The fact that there were significant improvements by intervening with the patients is demonstrated by the declines at 2 months and 4 months of both daytime symptom scores and the number of puffs per day of a beta-antagonist, in addition to small increases in peak expiratory flow rates and pediatric quality of life scores in both groups. Such is to suggest that even in this trial there was significant improvement in the patients enrolled. What is not clear is which form(s) of intervention (global and/or manual) elicited responses and not that contact with the patient in the chiropractor s office under customary clinical conditions fails to provide additional benefits in addition to medication in the management of childhood asthma. It is simply an outmoded concept to assume that simply the presence or absence of cavitation constitutes the difference between chiropractic and no treatment.

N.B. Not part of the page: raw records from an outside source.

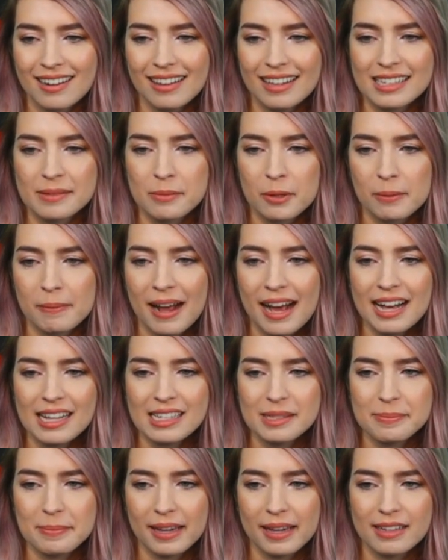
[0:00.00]
is more
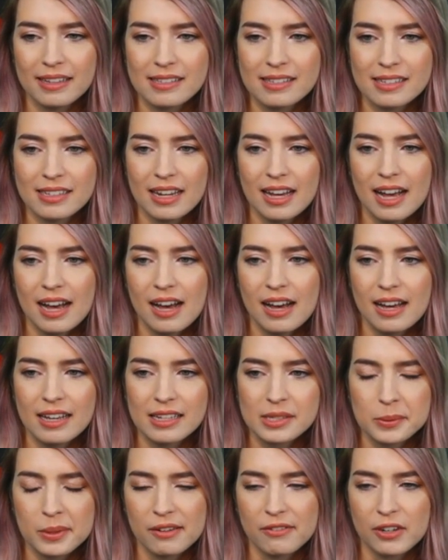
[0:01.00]
past-based,
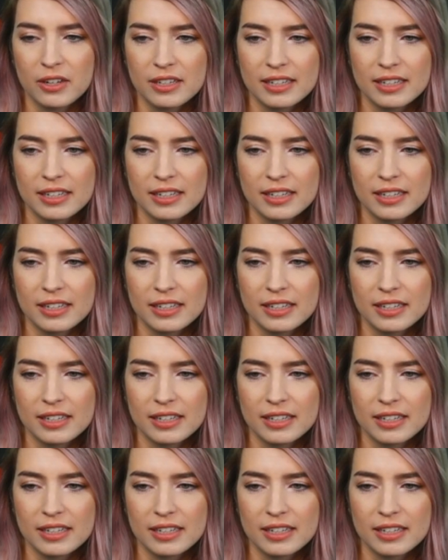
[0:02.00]
is what I've heard.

  • Lack of complete representation of global symptoms

Given the fact that the human diurnal cycle lasts for 24 hours, I am surprised by the lack of data representing nighttime symptoms. In effect, we have been shown only half the picture in this study.

This presentation reflects the challenges and problems of properly designing a clinical trial that involves more than simply ingesting medications that can fully mask the other forms of treatment. Practitioners cannot be blinded in the application of manual therapies, with the result that the authors have relied upon the patients incorrect answers to validate their ignorance of the type of treatment applied despite the fact that nuances of emotion or expectations of the therapist would be expected to be conveyed to the patient.

What is needed is far more sensitivity to the actual nature of asthma. Since it is exacerbated by stress by a plausible mechanism, one would hope in the future to measure suitable indicators of stress (such as cortisol levels) in assessing the outcomes of asthma treatments. The chiropractor remains an ideal candidate for the evaluation of such procedures, and it is hoped that the current trial appearing in The New England Journal of Medicine will not be in any way a deterrent to much-needed future research.